Instructions to follow ▸ The text of every record, exactly as given and with no pictures, should be your output.

Records for this exercise ▸
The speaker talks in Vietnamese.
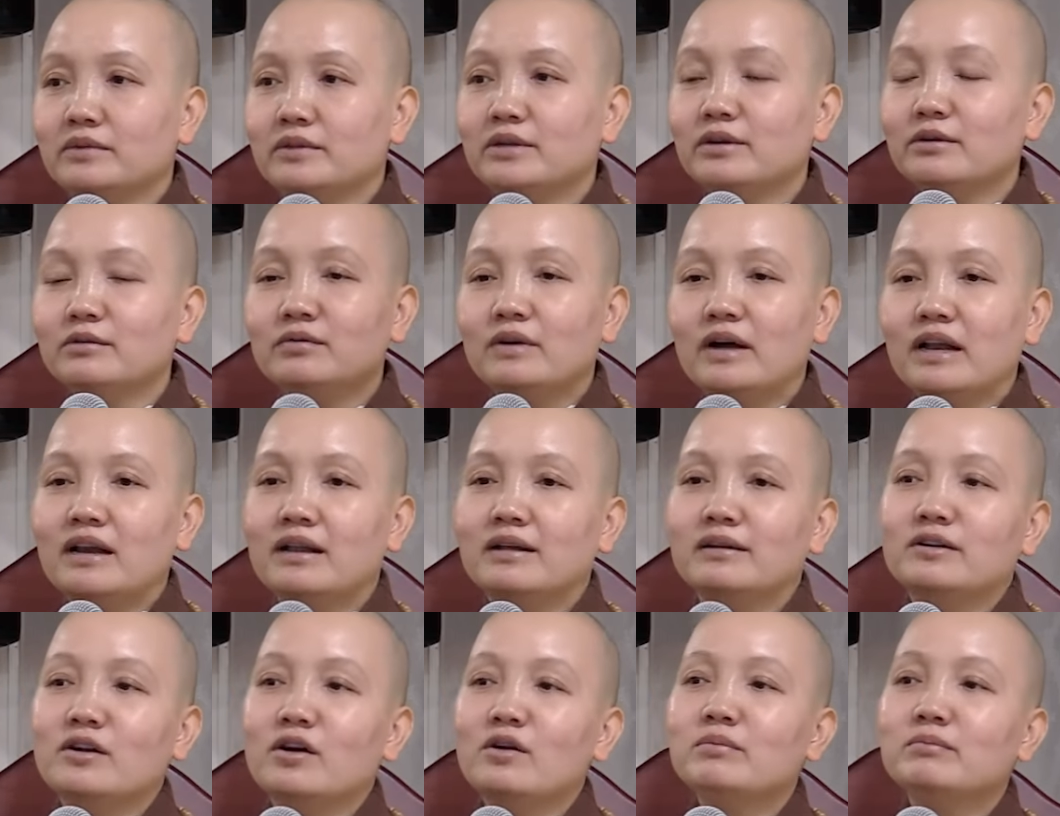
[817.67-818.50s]
Chứ không phải
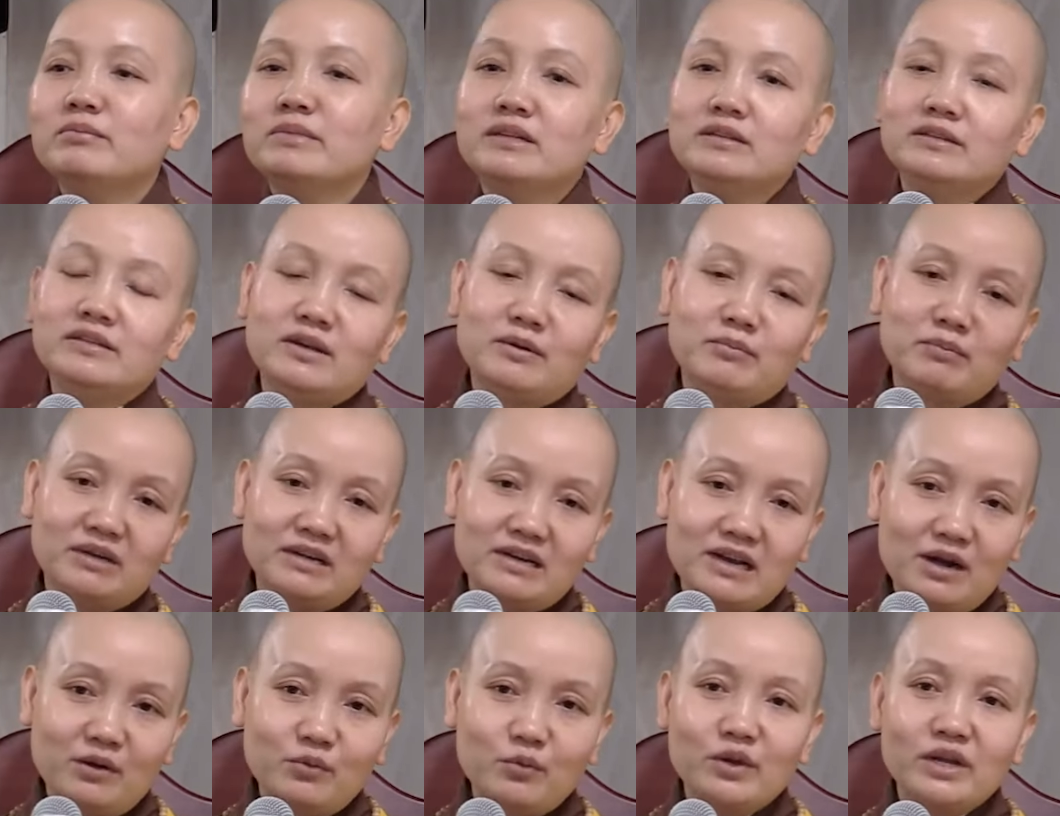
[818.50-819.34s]
là nói mình giờ
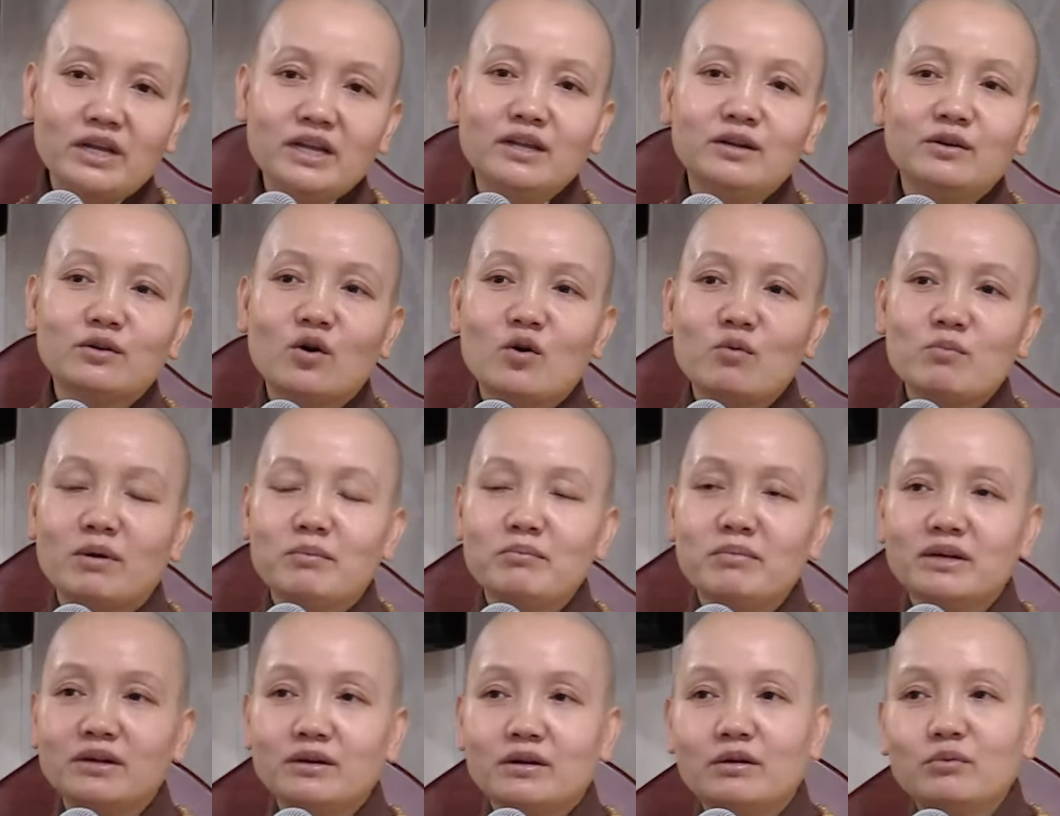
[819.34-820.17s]
mình đã quy y rồi mà
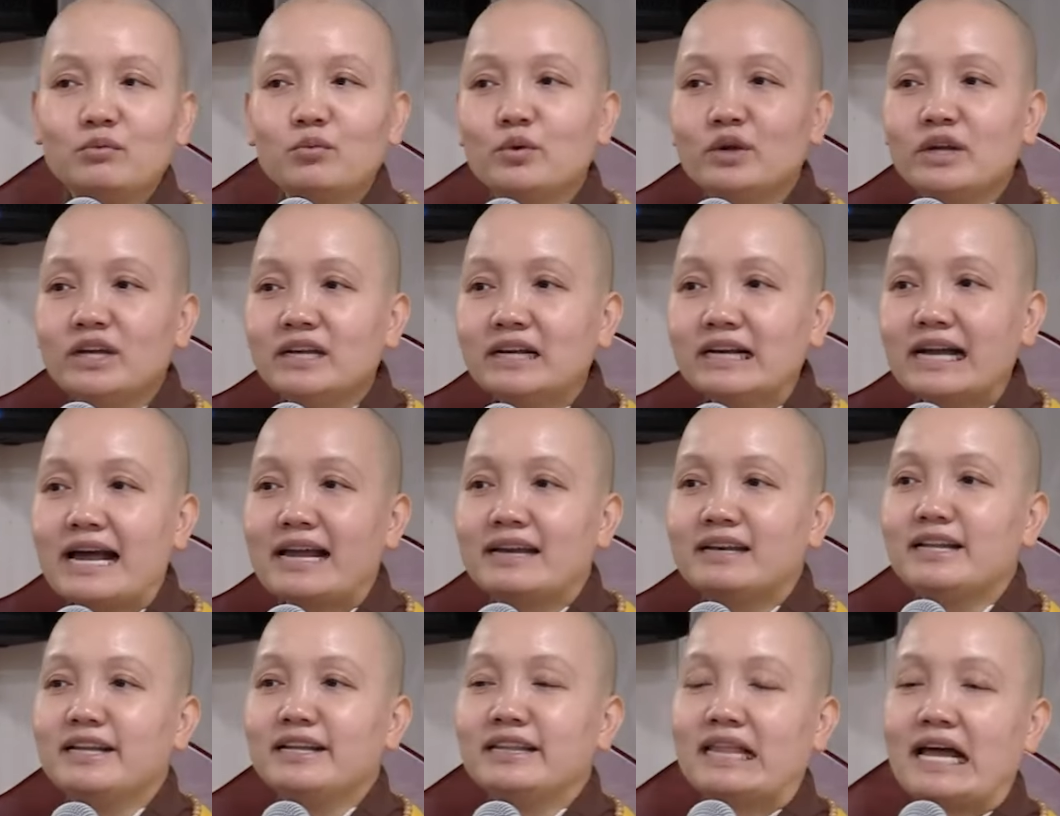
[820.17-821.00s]
mình không quy y
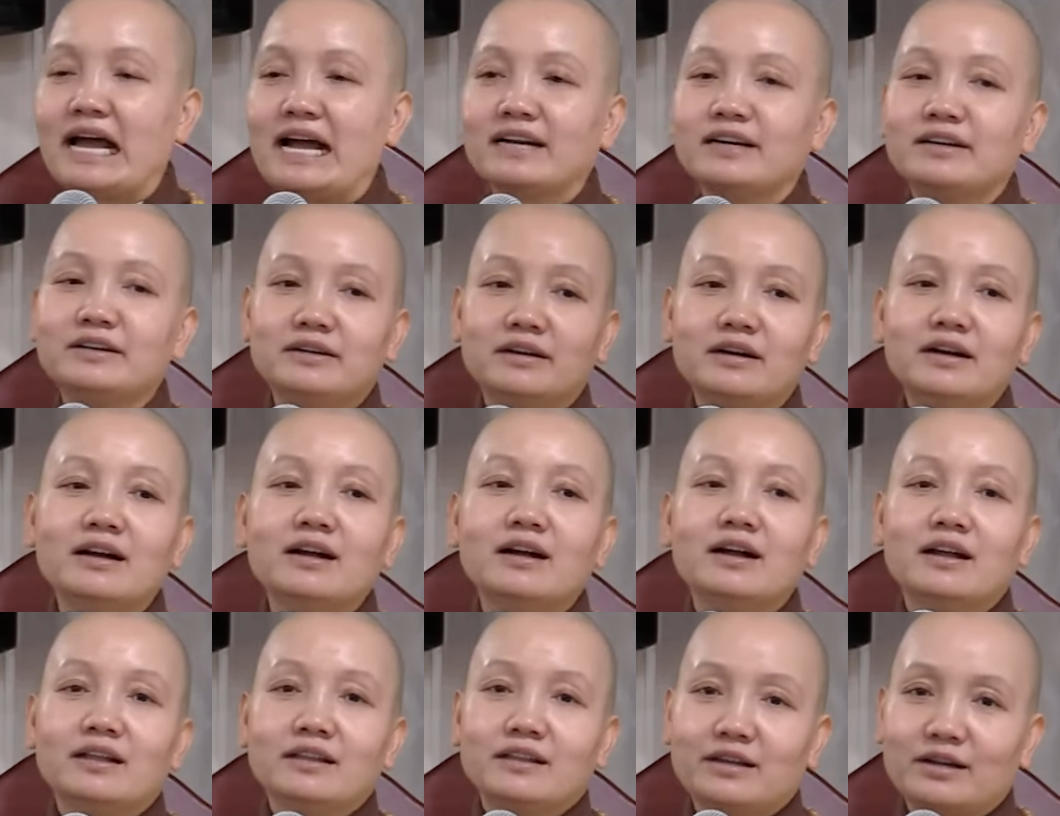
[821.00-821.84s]
Ngài Địa Tạng nữa
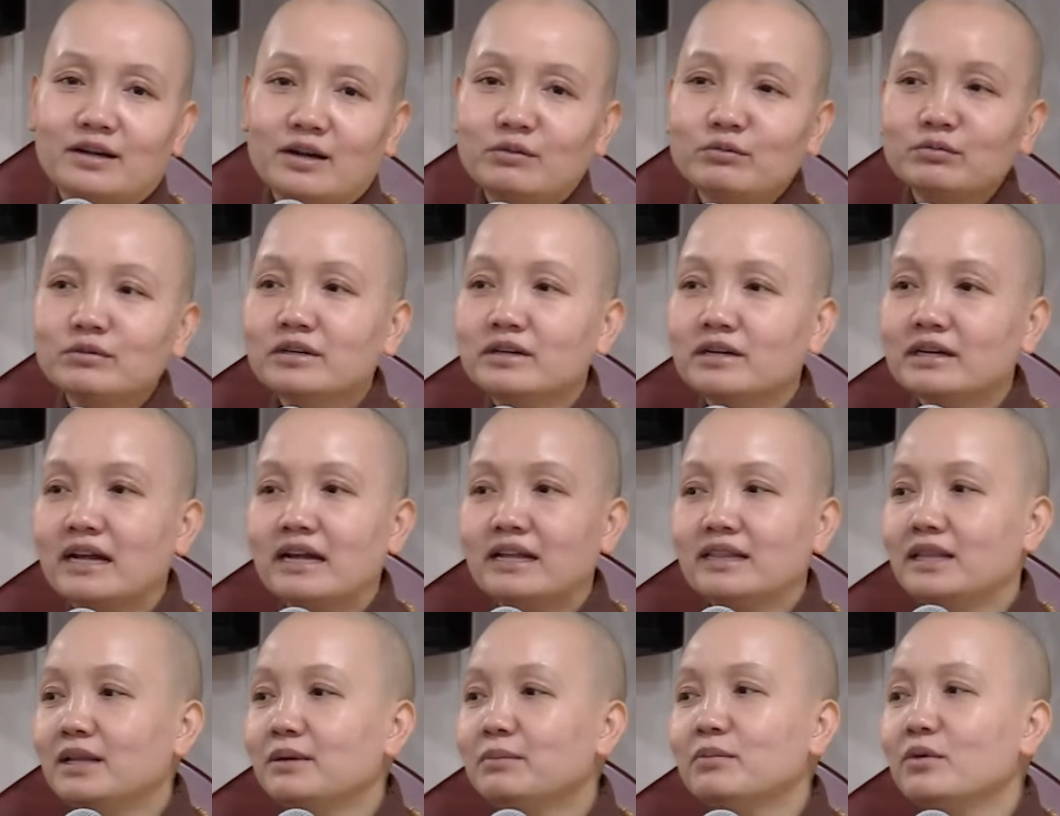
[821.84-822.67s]
thì không được
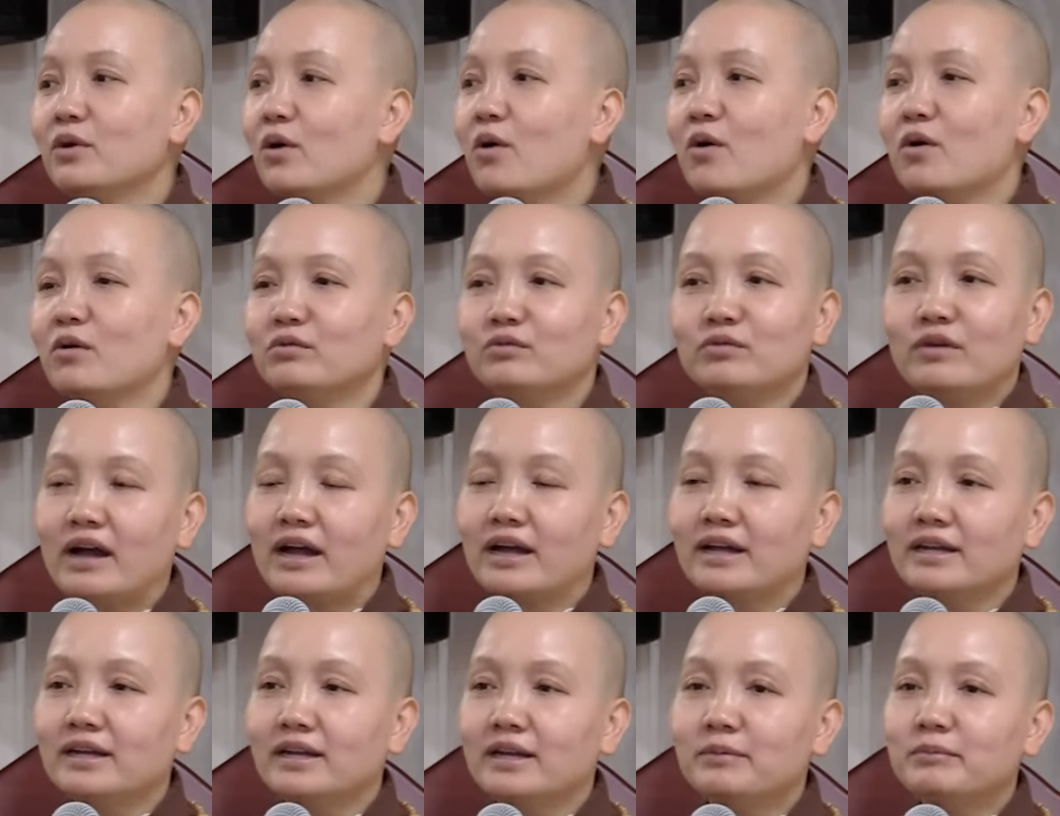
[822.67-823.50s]
Ngài tiếp độ, không
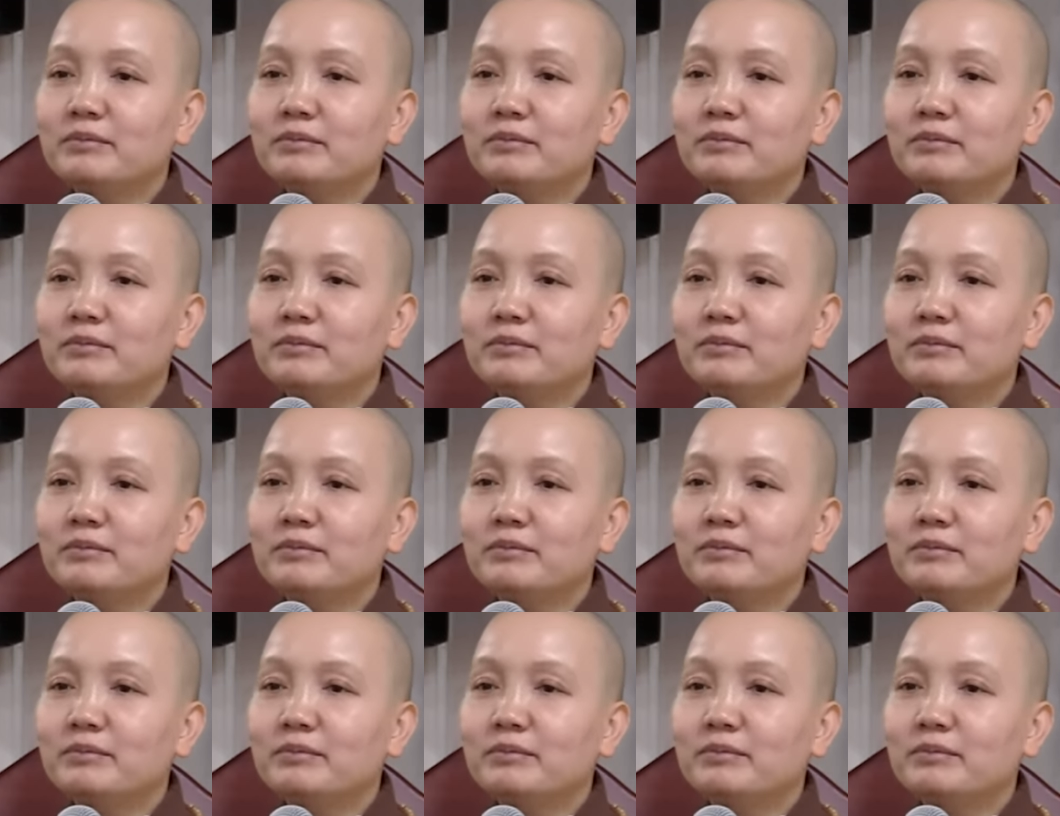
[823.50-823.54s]
phải.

Result of this task ▸
The speaker talks in Vietnamese.
[817.67-818.50s]
Chứ không phải
[818.50-819.34s]
là nói mình giờ
[819.34-820.17s]
mình đã quy y rồi mà
[820.17-821.00s]
mình không quy y
[821.00-821.84s]
Ngài Địa Tạng nữa
[821.84-822.67s]
thì không được
[822.67-823.50s]
Ngài tiếp độ, không
[823.50-823.54s]
phải.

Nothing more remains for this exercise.